Stored items
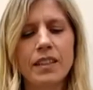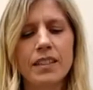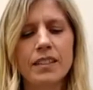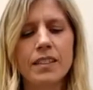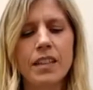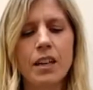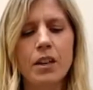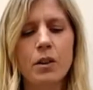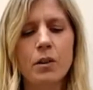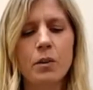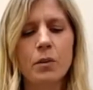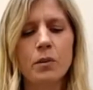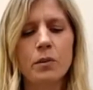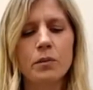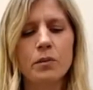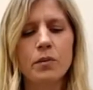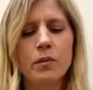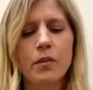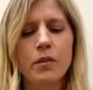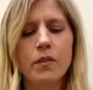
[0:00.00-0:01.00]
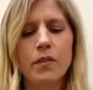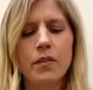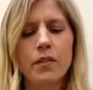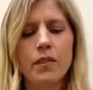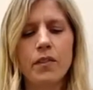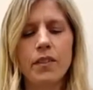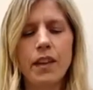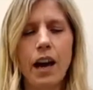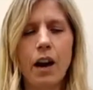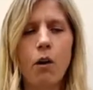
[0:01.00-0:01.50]
so
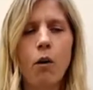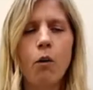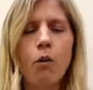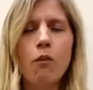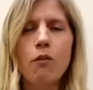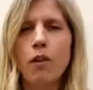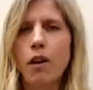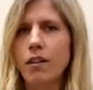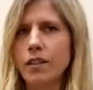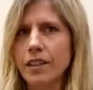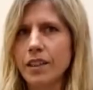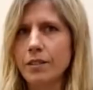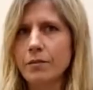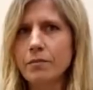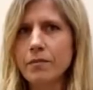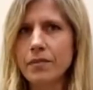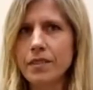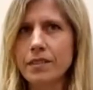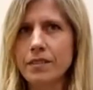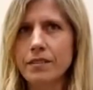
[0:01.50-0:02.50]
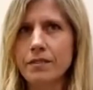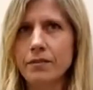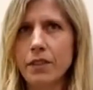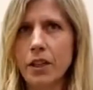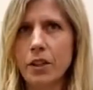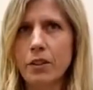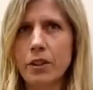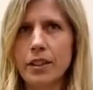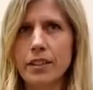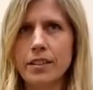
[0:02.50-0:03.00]
that whole volume
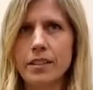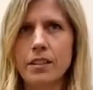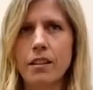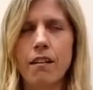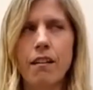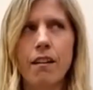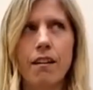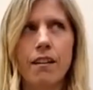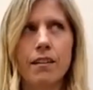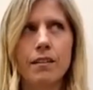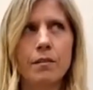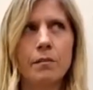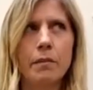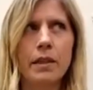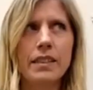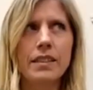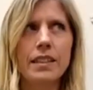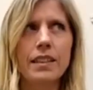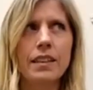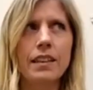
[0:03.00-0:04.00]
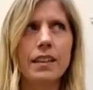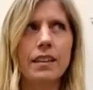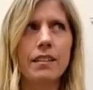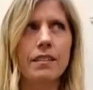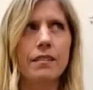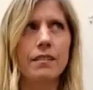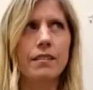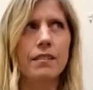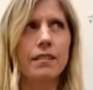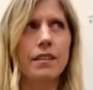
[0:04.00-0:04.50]
focused on basically
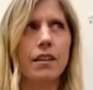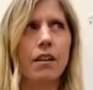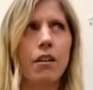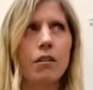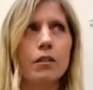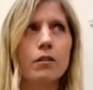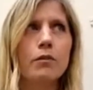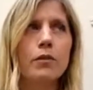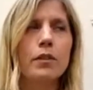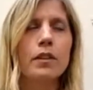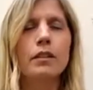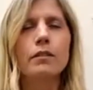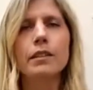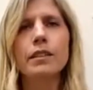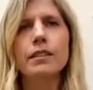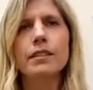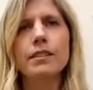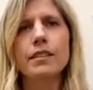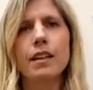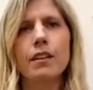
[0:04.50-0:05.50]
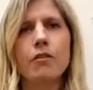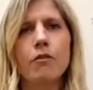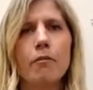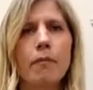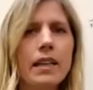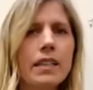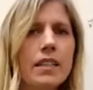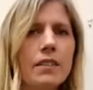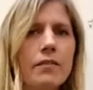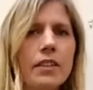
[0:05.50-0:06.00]
the, the confluence of
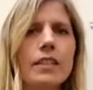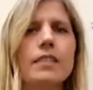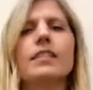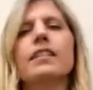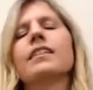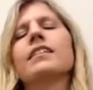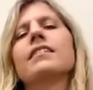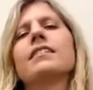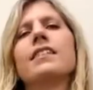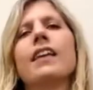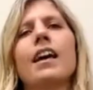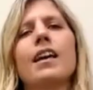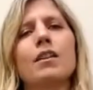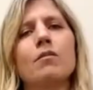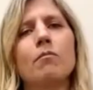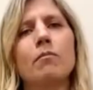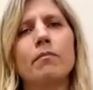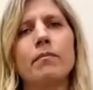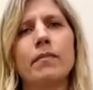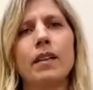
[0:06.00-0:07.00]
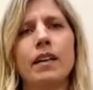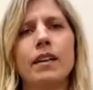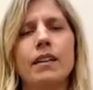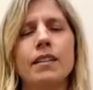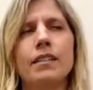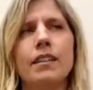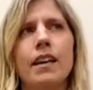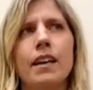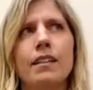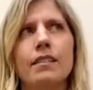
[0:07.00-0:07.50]
metaphysics and,
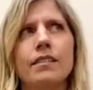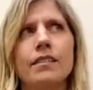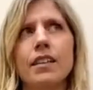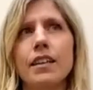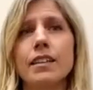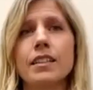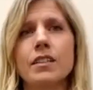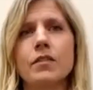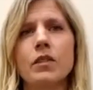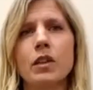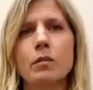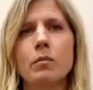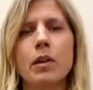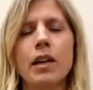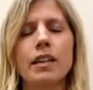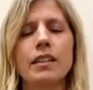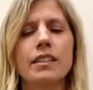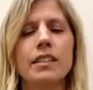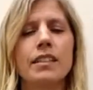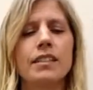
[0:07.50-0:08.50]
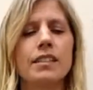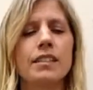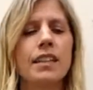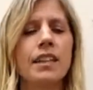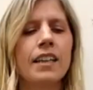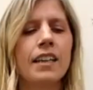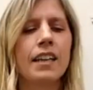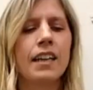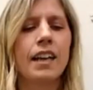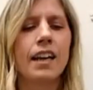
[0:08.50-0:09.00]
on, and scientific practice.
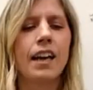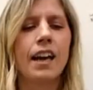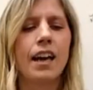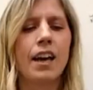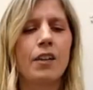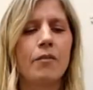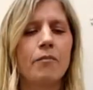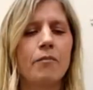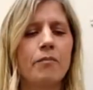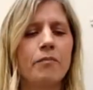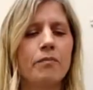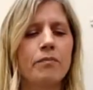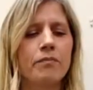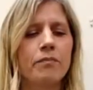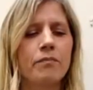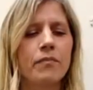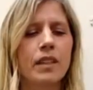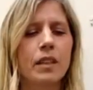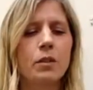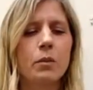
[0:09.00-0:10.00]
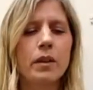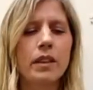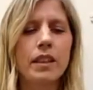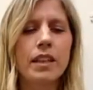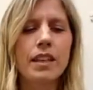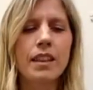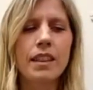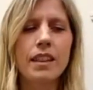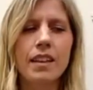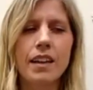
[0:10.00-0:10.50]
Um,
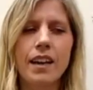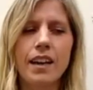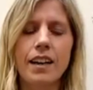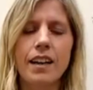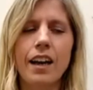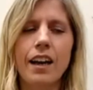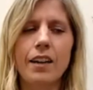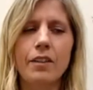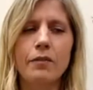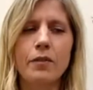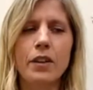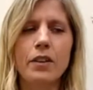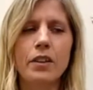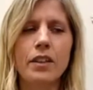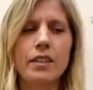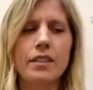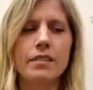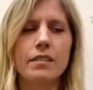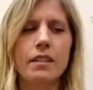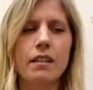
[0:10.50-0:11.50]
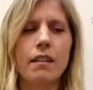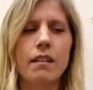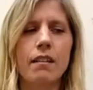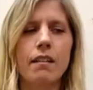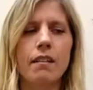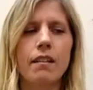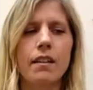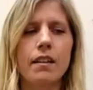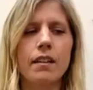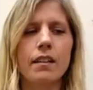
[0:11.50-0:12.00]
within that, I focused
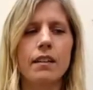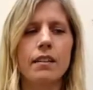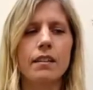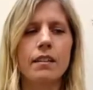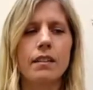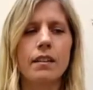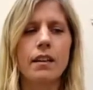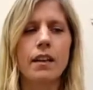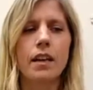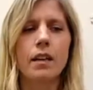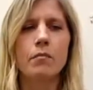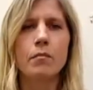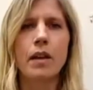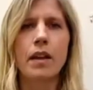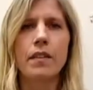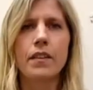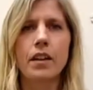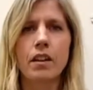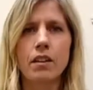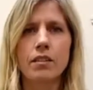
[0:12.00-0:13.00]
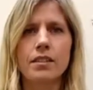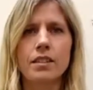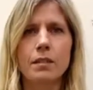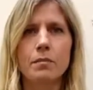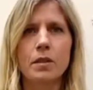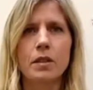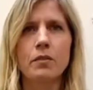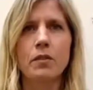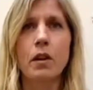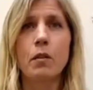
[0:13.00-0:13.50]
on um, the
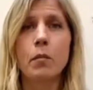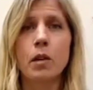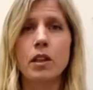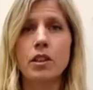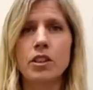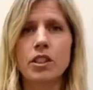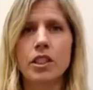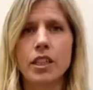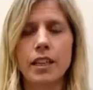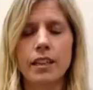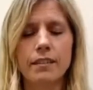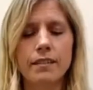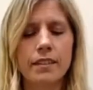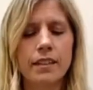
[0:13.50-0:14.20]
concept of homology.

» **EXERCISE REQUIREMENTS**
Retype the data above exactly; pictures are not part of the copy.

» **EXERCISE OUTPUT**
[0:00.00-0:01.00]
[0:01.00-0:01.50]
so
[0:01.50-0:02.50]
[0:02.50-0:03.00]
that whole volume
[0:03.00-0:04.00]
[0:04.00-0:04.50]
focused on basically
[0:04.50-0:05.50]
[0:05.50-0:06.00]
the, the confluence of
[0:06.00-0:07.00]
[0:07.00-0:07.50]
metaphysics and,
[0:07.50-0:08.50]
[0:08.50-0:09.00]
on, and scientific practice.
[0:09.00-0:10.00]
[0:10.00-0:10.50]
Um,
[0:10.50-0:11.50]
[0:11.50-0:12.00]
within that, I focused
[0:12.00-0:13.00]
[0:13.00-0:13.50]
on um, the
[0:13.50-0:14.20]
concept of homology.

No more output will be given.